I bought books to read to my tiny girl that told her how much she was loved. I didn't feel it but I was still saying it as I turned each page. Slowly the emotion returned as my mind had time to heal and be nurtured by medication and vital patience and support.
I'm blessed to have had a very stable 10 years with a good GP, healthy insight into my strengths and triggers. I've spent time medicated over the years and sometimes not. Currently I am and this combination of meds found by my GP, in consultation with psychiatrist and pharmacologist has been the best yet.
During my last rough patch I was breastfeeding and in the past I had been made to wean my eldest to take other meds not considered safe for bubs. My current doctor did her research to find my child and I a safe option that also supported my desire to continue breastfeeding which was very important to me at the time.
Do I like taking pills, nope. My friend with type 1 diabetes hates her insulin pump but like my mental health prescription, it enables her to live a healthy life. It would be ridiculous to suggest she stops using it; indeed it would be fatal.
Bipolar II has been a gift. I thank it for my impulsiveness, my can-do attitude, my creativity than comes from the highs and the insight gained during the lows.
Medication enables me to have the normal ebbs and flows while giving me a safety bubble not to spike into hypermania or drop into a disabling depression. For me it's reduced panic attacks, given me sleep that otherwise eluded me and quietened my racing thoughts to a quiet purr.

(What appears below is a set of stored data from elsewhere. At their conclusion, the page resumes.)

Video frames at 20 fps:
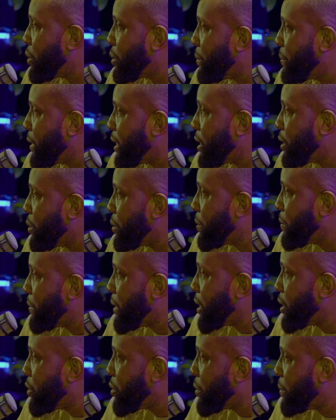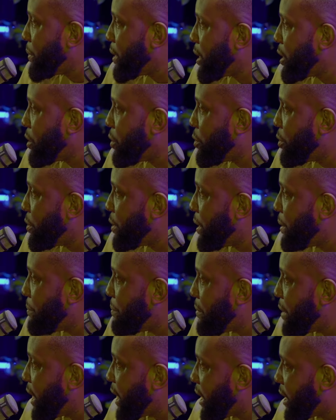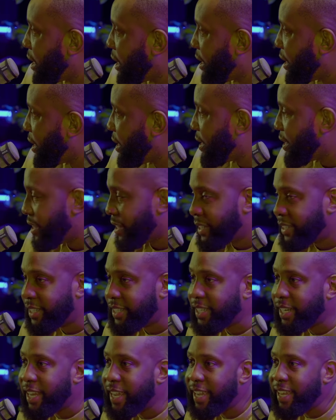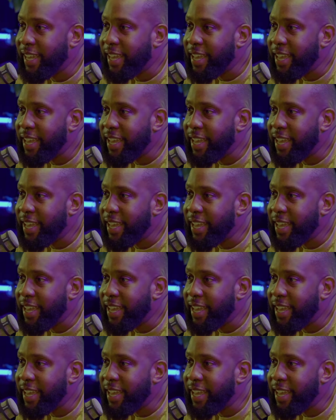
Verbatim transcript: with me, you with me, you with me, you with me. Jide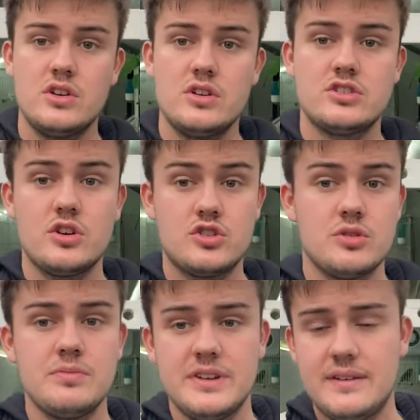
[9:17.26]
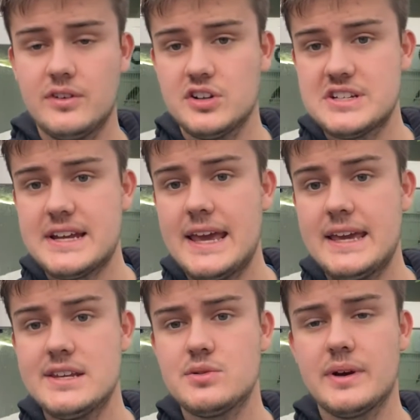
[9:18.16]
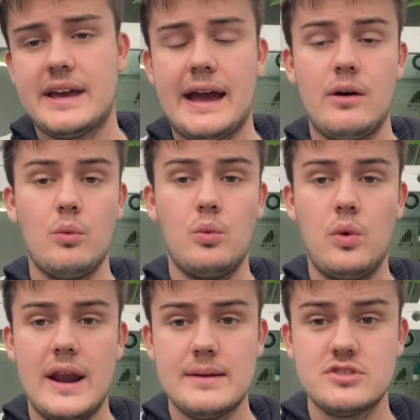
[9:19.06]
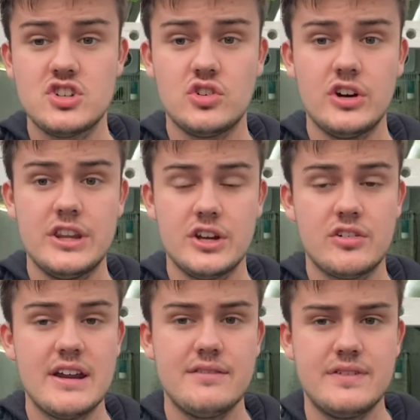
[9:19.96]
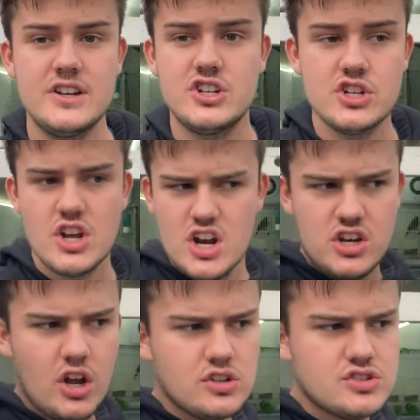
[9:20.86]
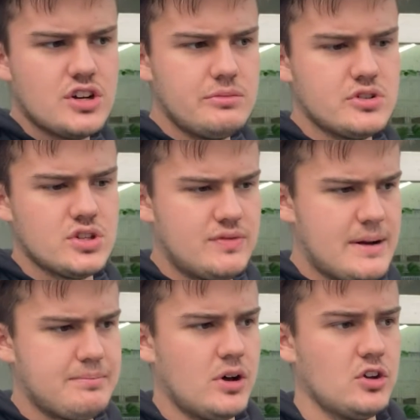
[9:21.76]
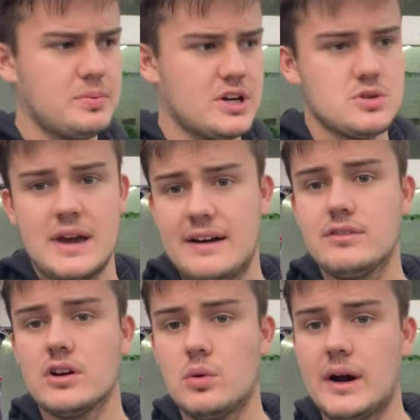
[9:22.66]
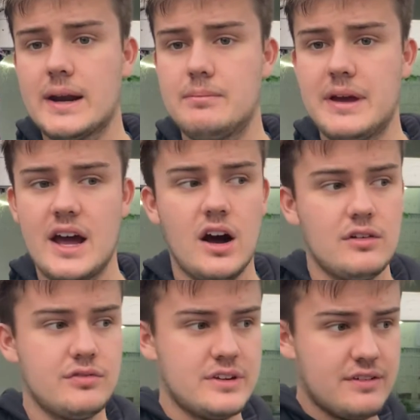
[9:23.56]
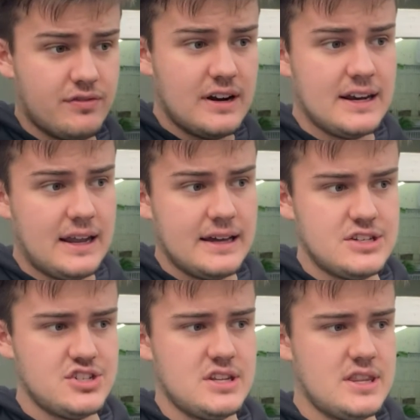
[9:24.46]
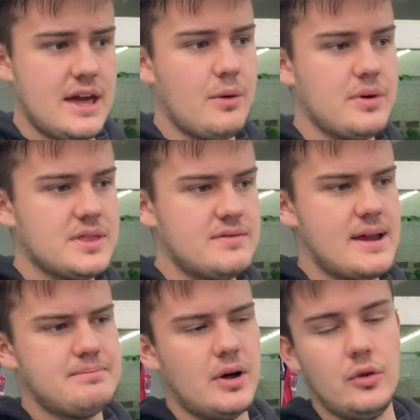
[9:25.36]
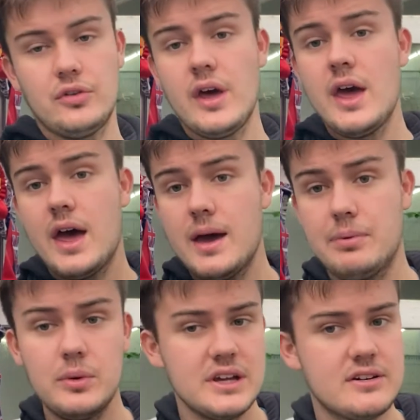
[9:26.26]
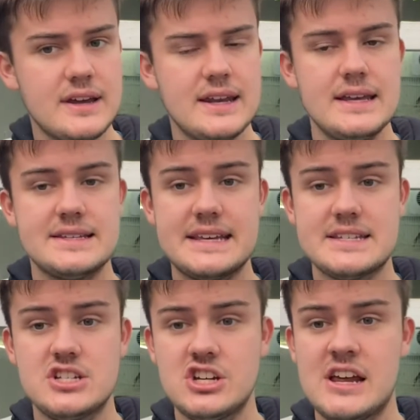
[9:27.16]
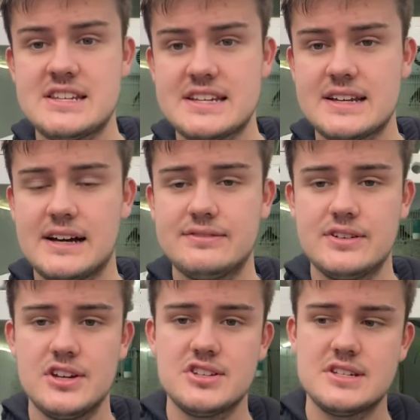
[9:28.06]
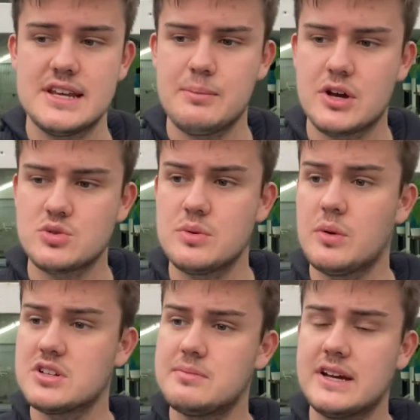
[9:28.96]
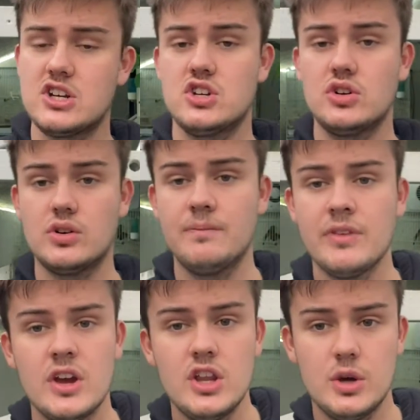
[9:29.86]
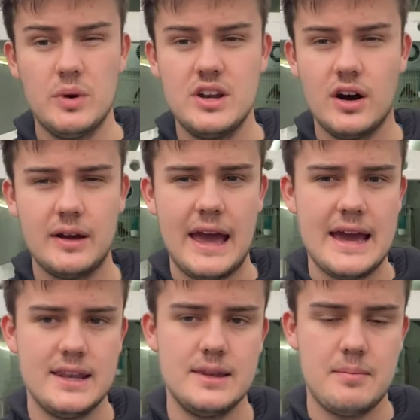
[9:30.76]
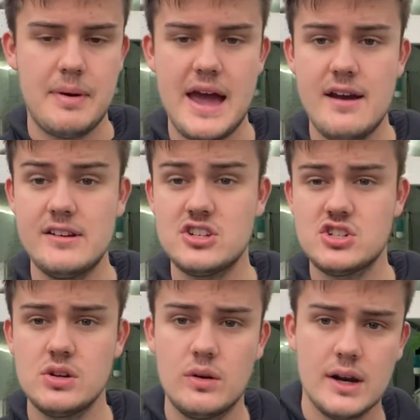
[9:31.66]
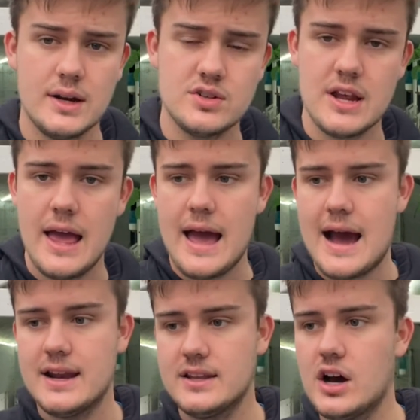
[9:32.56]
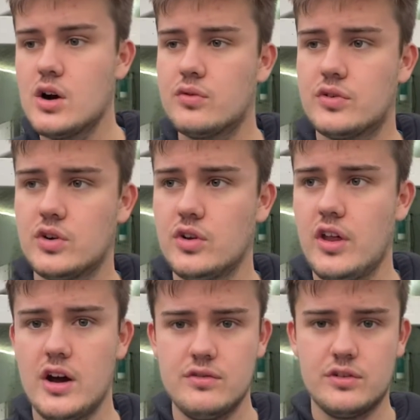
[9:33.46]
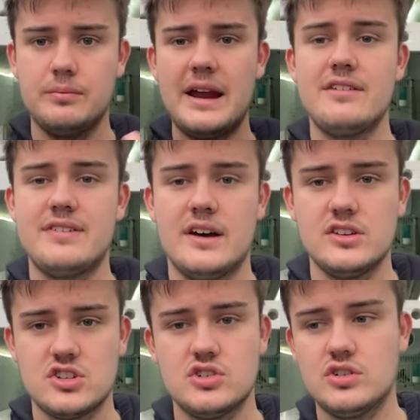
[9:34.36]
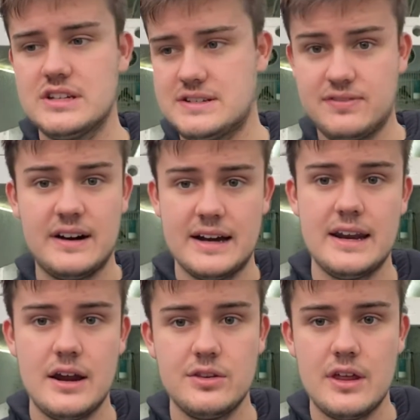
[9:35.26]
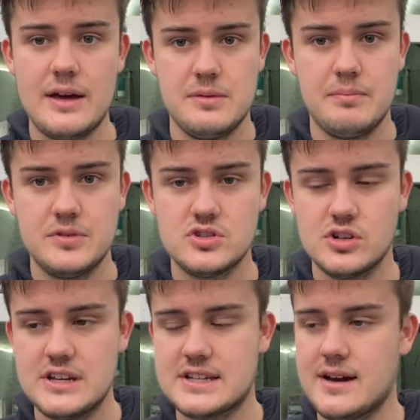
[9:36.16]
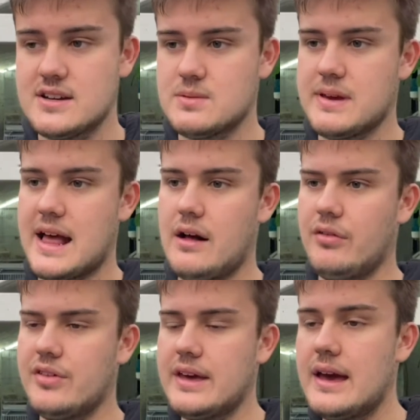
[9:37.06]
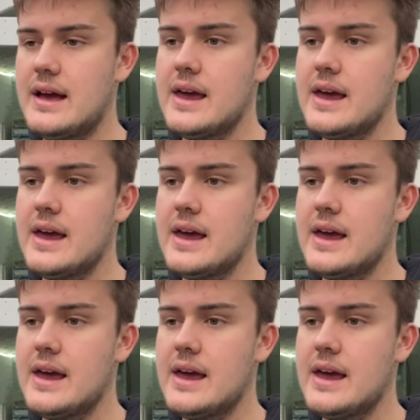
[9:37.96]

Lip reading: So something I've got to take into account when I'm sorting the greenfinches, not so much the red poles, because we have got quite a bit of different lines in there with the red poles, but with the greenies it's genetic diversity, because we want to make sure that we're not getting the pairings too close, and the overall benefit on the stud is fine, and the stud is going to be healthy.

In my DNA I inherited this condition along with my blue eyes and freckled nose.
I've been told before to get-over-it my depression and that taking medication for mental health is a 'crutch'.
Do you just get-over a broken leg? No you treat it, rest it and let your body heal. You be careful with the leg after the cast comes off and work to build back the muscle strength you've lost. You don't just get-over-it.
If you have a week where your mind is messy and your body feels like you're walking through a waist deep mud pit. Maybe your mind races with irrational thoughts that prevent you from sleeping. You're fragile, numb, angry or all of these at once. You treat it, rest it and let your body heal. When you get back to life you take it easy and work build back the mental resilience you've lost.
Russell Northe is brave and bold for making public his battle with mental health. May he have the support from professionals, the patience and understanding from those closest to him and the open arms of his community to welcome him back on his return.
I'm not a health professional but if there is any advice I have for those with mental illness it's these 5 tips.
1. Take your meds as prescribed.
2. Get outside in the fresh air and sunshine. As simple as drinking your coffee on the back step with the sun in your face and take a few deep breaths.
3. Stay connected to people. It's tempting to withdraw but try to keep in touch.
4. Nurture your spirit. Meditate, pray or whatever is your thing. Healing happens from the inside out.
5. Move - exercise. Walk the dog, take a yoga class, do laps around the clothesline, go to a gym or hire a Personal Trainer.